Roughly 40 percent of all the pitches he’s seen have been low and away. There’s a lot less red on the left side of that graph, as the attempted neutralization of Xander’s pull-power tendencies becomes more apparent. It’s sort of worked. Bogaerts has a .083 ISO this year. Obviously, that isn’t great, and you’d want more out of a guy who gloriously annihilated baseballs at every level in the minors.

Thing is, Bogaerts is still hitting .333/.385/.417. That’s pretty damn good, lack of homers aside.”But wait!” you say, as you crack your knuckles and prepare to own me online. “His BABIP is a crazy .379! There’s no way that’s sustainable!” you claim. When you look at his batted ball rates, Bogaerts’ BABIP actually looks feasible. He’s eschewed fly balls – of which 60 percent are pop-ups anyway – for line drives and grounders, which will naturally give you a higher BABIP, especially if you’re a good runner like Bogaerts. This batted ball distribution is similar to 2015, when Bogaerts had a .372 BABIP and hit .320/.355/.421 with a .266 True Average. If we’re going by just BABIP and batted balls, Bogaerts is fine.

Except it’s more than that. Since pitchers have been throwing outside more often to him, Bogaerts has had to adjust, and by being able to go the other way, he’s forcing pitchers to go back to the drawing board when it comes to pitching to him.

He couldn’t do that in 2014. He’d whiff or foul that off. Now, that’s just a matter of getting the bat on the ball and flicking it out over the infield. The vast improvements Xander has made when it comes to making contact cannot be overstated. He’s swinging fewer times overall – more selectivity, also very good – but making more contact. Last year, he made contact on just over 81 percent of his swings. That’s solid, nothing special, but it isn’t bad. This year, it’s over 87 percent, and he’s whiffing at a career-low 5.5 percent. So not only is he being more selective, when he swings, he doesn’t miss. Usually this is where I say the power is coming, but maybe it’s already arrived. We’re dealing with a ton of small samples here, but I will mention that Xander has a 1.120 OPS to the opposite field. Food for thought! (It does help when Robbie Grossman doesn’t know how to run good routes.)
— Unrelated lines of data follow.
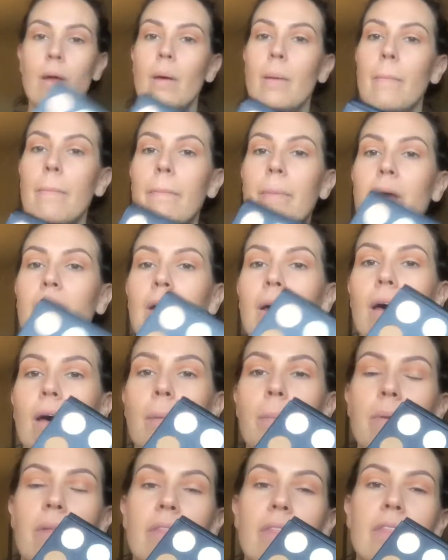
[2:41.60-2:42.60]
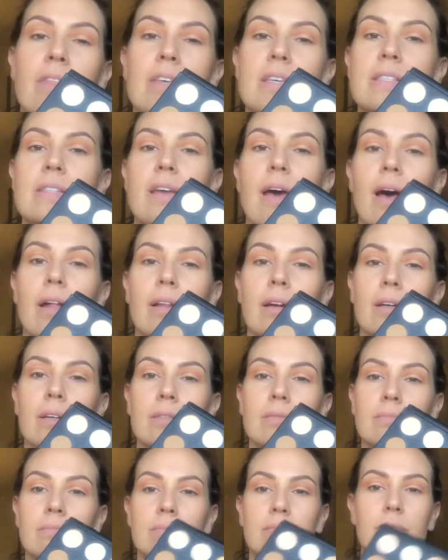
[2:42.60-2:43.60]
Pick up this
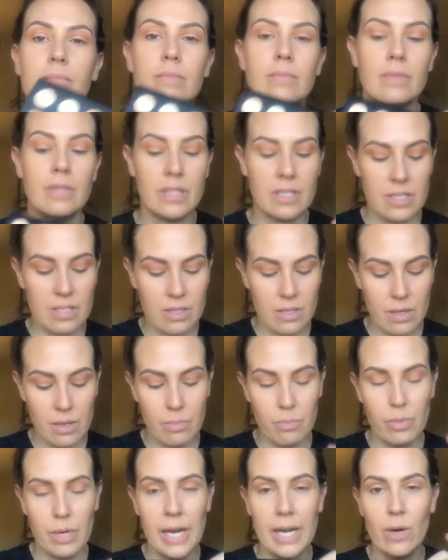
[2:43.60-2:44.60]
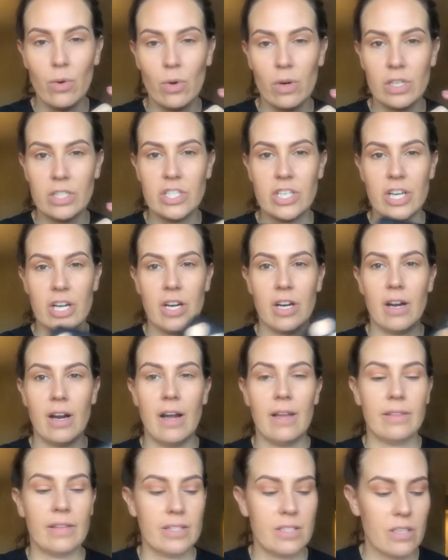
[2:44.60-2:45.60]
color, this bright orange here,
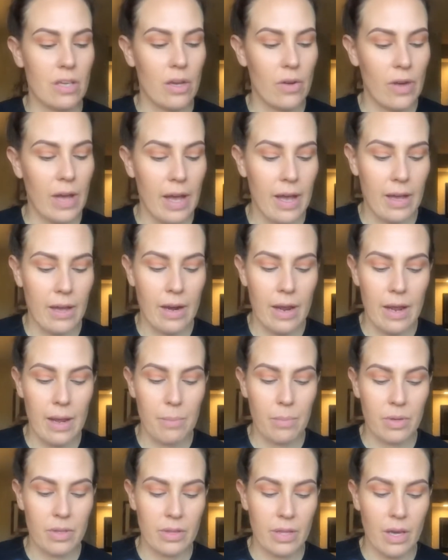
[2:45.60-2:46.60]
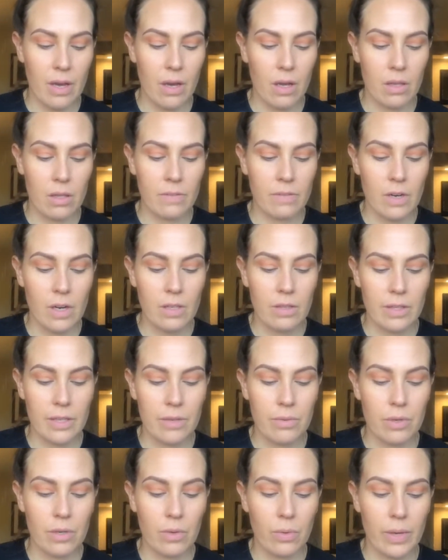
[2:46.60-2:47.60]
and let's go ahead and put that all over our lid
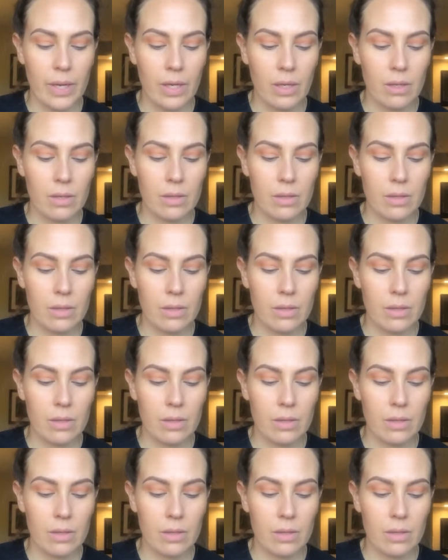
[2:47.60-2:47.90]
real quick.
So now that Bogaerts has made the adjustment, it’s on the pitchers to counter. The only way they’ve been able to get him to whiff consistently is by burying off-speed pitches at the bottom of the zone, and with Bogaerts’ improved eye at the plate – his strikeout rate has already dropped six percentage points from 2016 – that seems like it’ll end up being a losing proposition. They can’t try and jam him by going back inside, because they’ll be in danger of letting Bogaerts tee off by yanking one into the left field bleachers. Going high is tough, because as we saw with his ISO zone chart, Bogaerts can still catch up to anything upstairs, and if there’s a hanging off-speed pitch, that ball is not coming back. With counters being hard to find, you wouldn’t be wrong in saying that Bogaerts has become a good all-around hitter, and you might even be underselling him a bit.
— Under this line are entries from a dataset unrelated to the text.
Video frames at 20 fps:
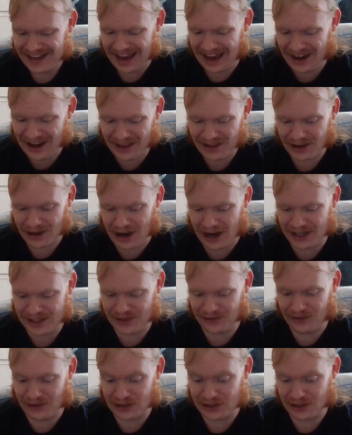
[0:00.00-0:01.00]
another
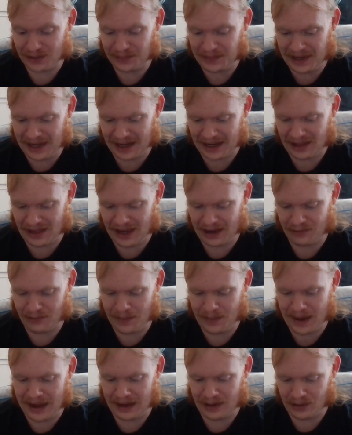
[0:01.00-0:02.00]
controversial pick like
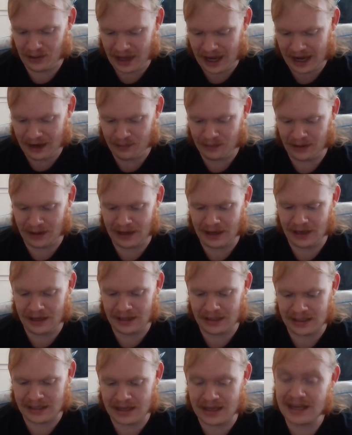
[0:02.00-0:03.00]
Remain a Light,
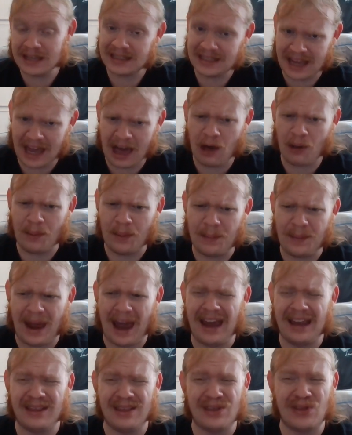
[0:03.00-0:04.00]
because this album
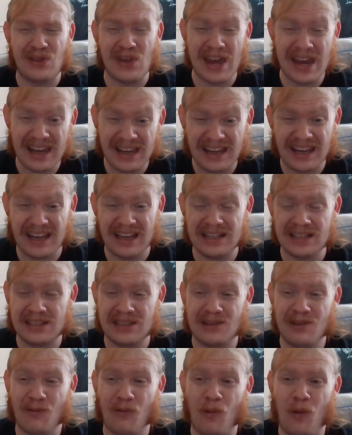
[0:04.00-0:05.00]
I think
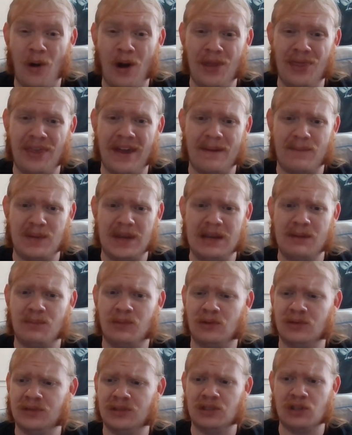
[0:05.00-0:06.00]
is the one that
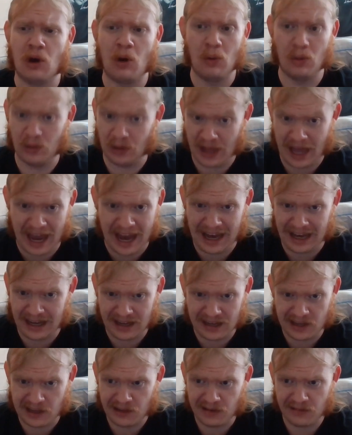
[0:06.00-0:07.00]
people don't
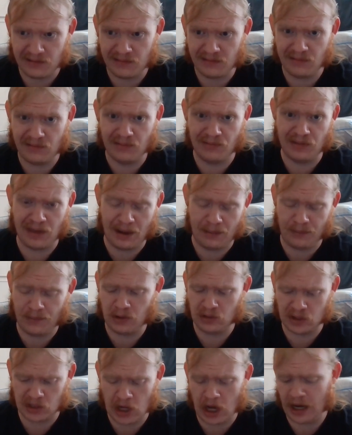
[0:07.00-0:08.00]
like, that
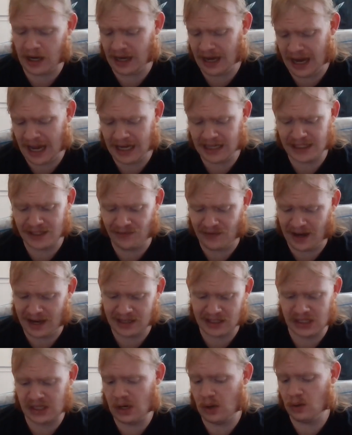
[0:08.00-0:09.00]
most Talking Heads
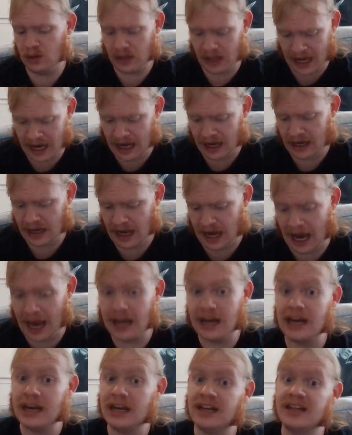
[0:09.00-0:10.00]
fans don't like,
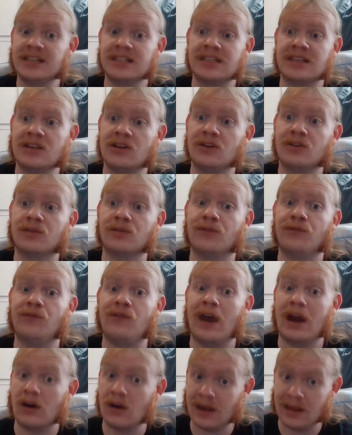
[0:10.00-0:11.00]
and it is their
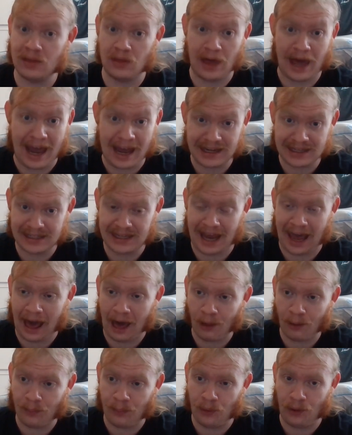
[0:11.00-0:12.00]
very last
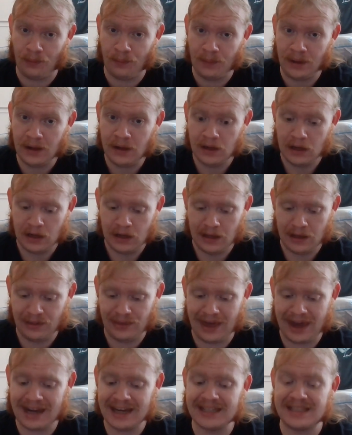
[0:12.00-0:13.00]
album,
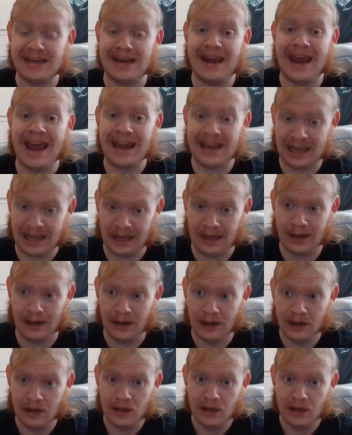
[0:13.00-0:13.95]
that is Naked.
It’s tough seeing Bogaerts not have a single round-tripper yet. But it’s coming. Bogaerts is too good a hitter to not knock a few over the fence, and pitchers are already having trouble keeping him in check. He’s still hitting balls where they aren’t, he’s getting on base, and he’s not swinging at pitches he can’t do anything with. Pitchers are staying away from his power stroke, but they’re still getting burned by his contact skills. In 2015, the power slowly came alive as the season went on. If that happens again in 2017, we may see Bogaerts turn into a great hitter who quite literally hits everything. It’s hard to get better after the last two seasons he’s had, but with these improvements, Bogaerts looks to be taking another step forward.